Most of us are healthily deluded by memory biases that inflate our self-esteem. We remember more positive personal events than negative, for instance, and we selectively recall or even edit memories in a way that bolsters our favoured view of ourselves. A pair of psychologists at Lomonosov Moscow University propose that for people with persistent anxiety, this process goes awry. The worrier’s negative self-concept is instead reinforced by the selective recall of previous painful and awkward memories, harming their confidence and fuelling anxiety.
Imagine if it were possible to implant more positive autobiographical memories in these anxious individuals. This could boost their self-esteem, increase their confidence, thus dialling down their anxiety levels. In an intriguing new study published in Memory, Veronika Nourkova and Darya Vaslienko have provided preliminary evidence that such an approach could work, although they found that hypnosis was required to make the memory implantation convincing enough.
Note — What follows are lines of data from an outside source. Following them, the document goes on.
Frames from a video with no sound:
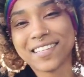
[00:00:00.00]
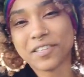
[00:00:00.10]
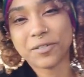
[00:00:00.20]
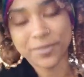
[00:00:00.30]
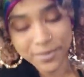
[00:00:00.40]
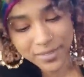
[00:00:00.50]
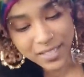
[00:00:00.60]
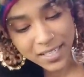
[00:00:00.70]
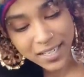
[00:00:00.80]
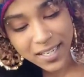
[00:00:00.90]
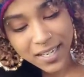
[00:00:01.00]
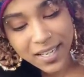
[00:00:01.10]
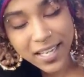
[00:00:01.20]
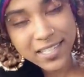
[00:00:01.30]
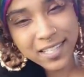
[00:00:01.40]

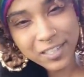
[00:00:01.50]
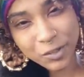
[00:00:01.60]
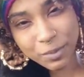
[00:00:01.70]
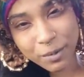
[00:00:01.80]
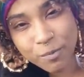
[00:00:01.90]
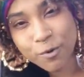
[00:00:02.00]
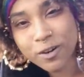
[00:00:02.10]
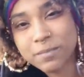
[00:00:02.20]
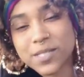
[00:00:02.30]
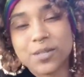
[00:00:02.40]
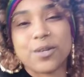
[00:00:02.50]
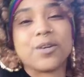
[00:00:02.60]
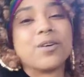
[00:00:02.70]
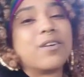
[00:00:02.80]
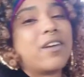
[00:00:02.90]
little bit more
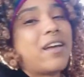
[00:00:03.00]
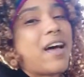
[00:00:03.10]
obscure.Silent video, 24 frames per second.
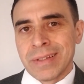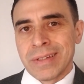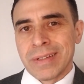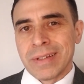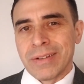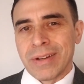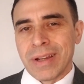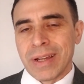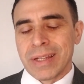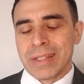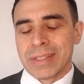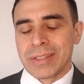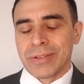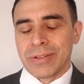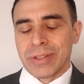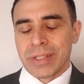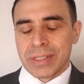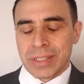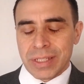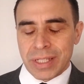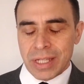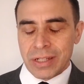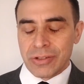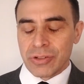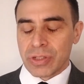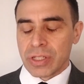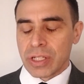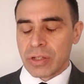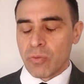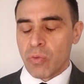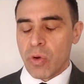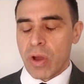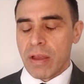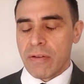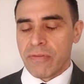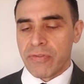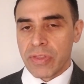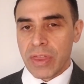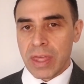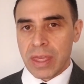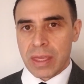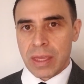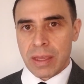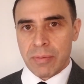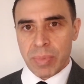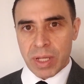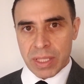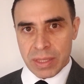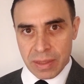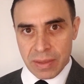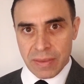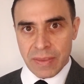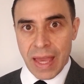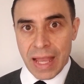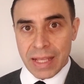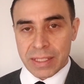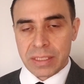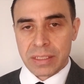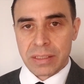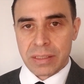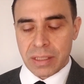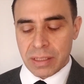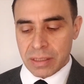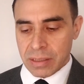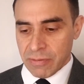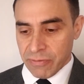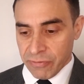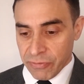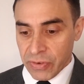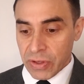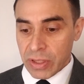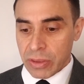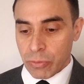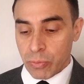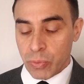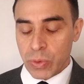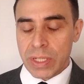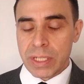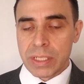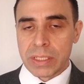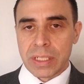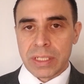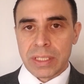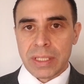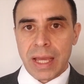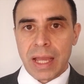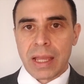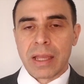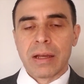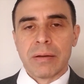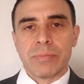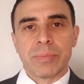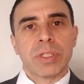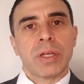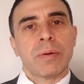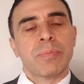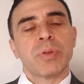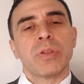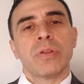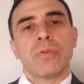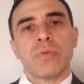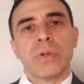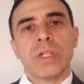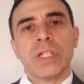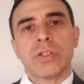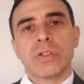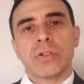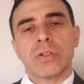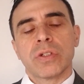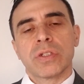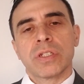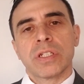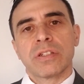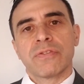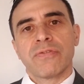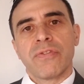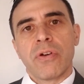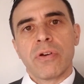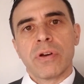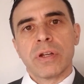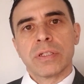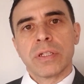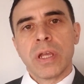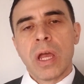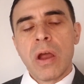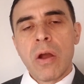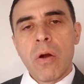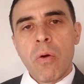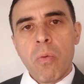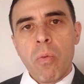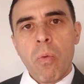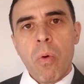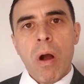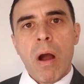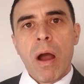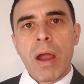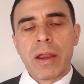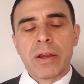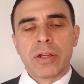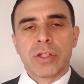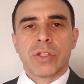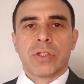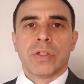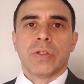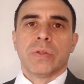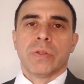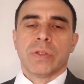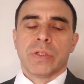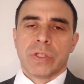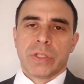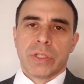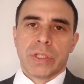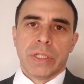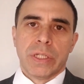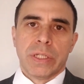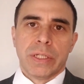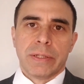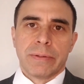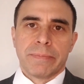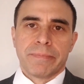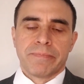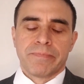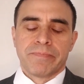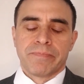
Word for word: All right, so that's an interesting way of thinking, but that's the fifth reason that comes up in the research as far as why are students cheating.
One hundred and twenty adult volunteers completed a measure of their trait anxiety. Next, they recalled three episodes from their past that demonstrated aspects of themselves that fuel their anxiety (for instance, one man recalled a time he lost his temper after failing to land a job role; a woman recalled a childhood memory of being unable to recite a poem in front of her father and teachers).
One group of the volunteers then attended more sessions during which they discussed with an interviewer how to modify these autobiographical memories to create false, edited versions in which they behaved in a more impressive way consistent with the kind of person they’d like to be. This was repeated weekly with a different memory targeted each session. Another group did the same but under hypnosis (of the Ericksonian conversational style). Yet another group went under hypnosis but listened to sounds of nature rather than editing their memories. A final control group didn’t edit their memories or go under hypnosis and simply spent the same time listening to sounds of nature.
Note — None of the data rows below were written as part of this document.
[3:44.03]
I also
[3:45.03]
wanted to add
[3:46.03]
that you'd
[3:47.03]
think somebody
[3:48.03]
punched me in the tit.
A few days after these sessions ended, and again four months later, all the volunteers completed the trait anxiety measure again. They also described any changes in themselves that they experienced since taking part in the study.
The control group, and the group that created edited versions of their memories without hypnosis, both showed no changes in anxiety. The group that underwent hypnosis but performed no memory editing showed immediate reductions in anxiety but this didn’t last (if anything there was an unwelcome rebound to even higher anxiety). However, the group of volunteers who, under hypnosis, edited their memories to be more positive, enjoyed a significant reduction in anxiety at the four-month follow up. In their open-ended answers, they also described more experiences that suggested they had benefited from an increase in their self-esteem.
For the relevant memory-editing groups, the researchers tested how well the volunteers could distinguish between their real memories and the new, more positive versions. The group who created edited memories only through discussion could tell the difference quite easily, which suggests their falsely positive memories were not very plausible. In contrast, the group who edited memories under hypnosis found it difficult to tell the two apart, suggesting that the implantation of positive memories had been more successful and convincing. This might explain the apparent benefits they enjoyed to their self-esteem, which possibly contributed to increased confidence, thus explaining their lower anxiety at the later follow-up.
The researchers said they had “demonstrated that the intensification of positive construction [of false self-defining memories] may decrease trait anxiety in the long term by affecting the autobiographical knowledge base and thereby the working self.”
The results suggest it may be possible to exploit the known malleability of memory to edit people’s very sense of self, to make it more positive and closer to the kind of person they would like to be.
However, the findings should be considered preliminary and the explanation for the effects is quite speculative. There was no direct measure of self-esteem, for instance, and while the participants’ initial average levels of anxiety were on the cusp of being considered clinically significant, this was not a clinical sample with diagnosed anxiety problems. The very idea of therapists deliberately implanting false memories in people, even if they are positive, also raises obvious ethical issues.